- [Requirement] What lines in the records below contain the string "speaker"? Copy every one.

- [Material for this task]
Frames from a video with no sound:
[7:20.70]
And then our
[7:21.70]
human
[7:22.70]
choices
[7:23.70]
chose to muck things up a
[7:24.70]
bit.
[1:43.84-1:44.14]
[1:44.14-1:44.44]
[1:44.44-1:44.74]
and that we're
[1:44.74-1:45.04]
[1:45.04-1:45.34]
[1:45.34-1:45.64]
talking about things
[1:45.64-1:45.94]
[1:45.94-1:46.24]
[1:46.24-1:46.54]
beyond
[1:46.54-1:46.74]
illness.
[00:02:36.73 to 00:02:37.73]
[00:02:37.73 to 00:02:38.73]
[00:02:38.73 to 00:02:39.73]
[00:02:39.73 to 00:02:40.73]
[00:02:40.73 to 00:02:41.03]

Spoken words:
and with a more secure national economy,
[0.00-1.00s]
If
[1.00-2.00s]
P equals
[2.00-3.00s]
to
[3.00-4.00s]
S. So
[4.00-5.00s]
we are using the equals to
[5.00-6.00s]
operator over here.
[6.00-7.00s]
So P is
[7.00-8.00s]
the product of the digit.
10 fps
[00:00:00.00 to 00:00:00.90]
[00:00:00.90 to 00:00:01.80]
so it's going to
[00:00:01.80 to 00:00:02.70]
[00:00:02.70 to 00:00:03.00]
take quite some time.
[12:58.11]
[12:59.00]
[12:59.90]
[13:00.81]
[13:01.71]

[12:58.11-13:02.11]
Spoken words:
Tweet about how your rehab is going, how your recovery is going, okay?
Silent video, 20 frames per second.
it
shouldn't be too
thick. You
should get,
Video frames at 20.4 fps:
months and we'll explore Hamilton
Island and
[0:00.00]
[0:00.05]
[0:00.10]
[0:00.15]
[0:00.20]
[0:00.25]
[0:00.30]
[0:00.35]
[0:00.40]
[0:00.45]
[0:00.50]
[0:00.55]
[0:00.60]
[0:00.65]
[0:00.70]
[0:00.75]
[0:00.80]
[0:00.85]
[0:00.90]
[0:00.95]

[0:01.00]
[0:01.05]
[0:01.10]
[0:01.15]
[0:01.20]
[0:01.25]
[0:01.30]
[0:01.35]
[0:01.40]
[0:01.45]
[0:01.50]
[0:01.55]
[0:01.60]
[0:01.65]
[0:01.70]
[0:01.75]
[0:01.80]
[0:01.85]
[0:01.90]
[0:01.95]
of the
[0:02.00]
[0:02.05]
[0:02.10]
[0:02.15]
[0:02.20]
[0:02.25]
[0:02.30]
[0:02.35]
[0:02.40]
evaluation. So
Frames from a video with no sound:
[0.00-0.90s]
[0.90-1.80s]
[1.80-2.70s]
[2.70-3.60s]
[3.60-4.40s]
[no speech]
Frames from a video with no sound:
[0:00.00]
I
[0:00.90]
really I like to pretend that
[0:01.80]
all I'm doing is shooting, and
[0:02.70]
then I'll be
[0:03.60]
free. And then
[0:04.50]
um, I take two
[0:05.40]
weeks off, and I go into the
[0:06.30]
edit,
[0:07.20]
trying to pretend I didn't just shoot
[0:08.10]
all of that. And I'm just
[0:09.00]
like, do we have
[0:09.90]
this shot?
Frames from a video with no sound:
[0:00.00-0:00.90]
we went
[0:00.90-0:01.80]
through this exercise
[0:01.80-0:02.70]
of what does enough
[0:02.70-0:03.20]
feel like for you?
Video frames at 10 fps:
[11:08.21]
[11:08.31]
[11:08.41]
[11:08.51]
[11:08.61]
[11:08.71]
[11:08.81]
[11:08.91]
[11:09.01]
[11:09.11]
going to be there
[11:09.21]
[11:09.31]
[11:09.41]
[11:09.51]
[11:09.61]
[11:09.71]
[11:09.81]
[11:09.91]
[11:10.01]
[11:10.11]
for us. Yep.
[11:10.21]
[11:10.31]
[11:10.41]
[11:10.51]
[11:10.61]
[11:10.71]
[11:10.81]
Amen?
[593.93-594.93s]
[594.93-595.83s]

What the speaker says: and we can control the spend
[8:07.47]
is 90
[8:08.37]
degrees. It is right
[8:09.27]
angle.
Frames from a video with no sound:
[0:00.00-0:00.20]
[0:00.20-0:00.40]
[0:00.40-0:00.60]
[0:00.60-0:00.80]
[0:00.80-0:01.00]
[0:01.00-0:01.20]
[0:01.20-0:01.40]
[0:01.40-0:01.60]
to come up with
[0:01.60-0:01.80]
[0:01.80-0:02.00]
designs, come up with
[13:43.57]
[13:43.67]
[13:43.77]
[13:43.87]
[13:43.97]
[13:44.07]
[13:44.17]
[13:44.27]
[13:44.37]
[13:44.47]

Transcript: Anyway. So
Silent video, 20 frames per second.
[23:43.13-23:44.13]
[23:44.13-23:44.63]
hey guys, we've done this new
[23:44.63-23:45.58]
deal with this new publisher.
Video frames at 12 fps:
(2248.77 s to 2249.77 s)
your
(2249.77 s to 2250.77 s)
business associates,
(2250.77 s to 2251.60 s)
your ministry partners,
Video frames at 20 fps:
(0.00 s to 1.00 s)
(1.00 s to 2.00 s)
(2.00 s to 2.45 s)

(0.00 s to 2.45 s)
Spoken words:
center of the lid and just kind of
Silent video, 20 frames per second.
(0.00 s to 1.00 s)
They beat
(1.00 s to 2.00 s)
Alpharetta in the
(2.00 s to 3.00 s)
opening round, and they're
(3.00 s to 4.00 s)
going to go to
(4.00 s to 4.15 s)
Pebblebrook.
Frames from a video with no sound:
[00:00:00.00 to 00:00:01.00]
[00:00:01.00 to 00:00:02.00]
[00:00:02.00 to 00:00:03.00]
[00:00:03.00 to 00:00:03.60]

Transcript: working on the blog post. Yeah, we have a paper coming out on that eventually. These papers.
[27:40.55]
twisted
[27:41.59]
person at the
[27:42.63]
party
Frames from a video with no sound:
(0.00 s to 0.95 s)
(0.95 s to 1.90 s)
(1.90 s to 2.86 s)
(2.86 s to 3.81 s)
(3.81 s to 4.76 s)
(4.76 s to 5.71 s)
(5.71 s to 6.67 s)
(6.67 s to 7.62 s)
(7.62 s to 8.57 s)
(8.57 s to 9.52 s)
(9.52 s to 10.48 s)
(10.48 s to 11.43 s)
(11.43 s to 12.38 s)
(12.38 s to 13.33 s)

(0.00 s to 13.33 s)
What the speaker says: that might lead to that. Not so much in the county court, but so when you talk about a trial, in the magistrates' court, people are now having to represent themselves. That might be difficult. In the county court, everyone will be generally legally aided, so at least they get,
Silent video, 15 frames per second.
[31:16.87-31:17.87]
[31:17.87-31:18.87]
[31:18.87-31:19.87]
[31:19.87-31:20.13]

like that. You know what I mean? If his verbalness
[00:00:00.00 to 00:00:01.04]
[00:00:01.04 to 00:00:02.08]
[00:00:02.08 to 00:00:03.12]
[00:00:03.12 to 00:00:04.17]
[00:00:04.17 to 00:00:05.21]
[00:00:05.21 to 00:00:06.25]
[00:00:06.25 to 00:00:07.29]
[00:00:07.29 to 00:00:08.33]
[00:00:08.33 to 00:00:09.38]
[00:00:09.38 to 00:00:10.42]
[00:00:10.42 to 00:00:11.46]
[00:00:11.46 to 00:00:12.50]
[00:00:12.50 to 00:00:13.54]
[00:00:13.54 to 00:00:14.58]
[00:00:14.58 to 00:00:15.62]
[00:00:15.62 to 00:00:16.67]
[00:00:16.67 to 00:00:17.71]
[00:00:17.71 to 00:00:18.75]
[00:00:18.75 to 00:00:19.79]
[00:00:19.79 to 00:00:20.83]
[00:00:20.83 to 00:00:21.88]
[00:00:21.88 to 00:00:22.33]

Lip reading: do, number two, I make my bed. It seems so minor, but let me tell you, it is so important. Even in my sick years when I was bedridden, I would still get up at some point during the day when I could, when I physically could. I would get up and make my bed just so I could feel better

- [Expected output]
What the speaker says: and we can control the spend
What the speaker says: that might lead to that. Not so much in the county court, but so when you talk about a trial, in the magistrates' court, people are now having to represent themselves. That might be difficult. In the county court, everyone will be generally legally aided, so at least they get,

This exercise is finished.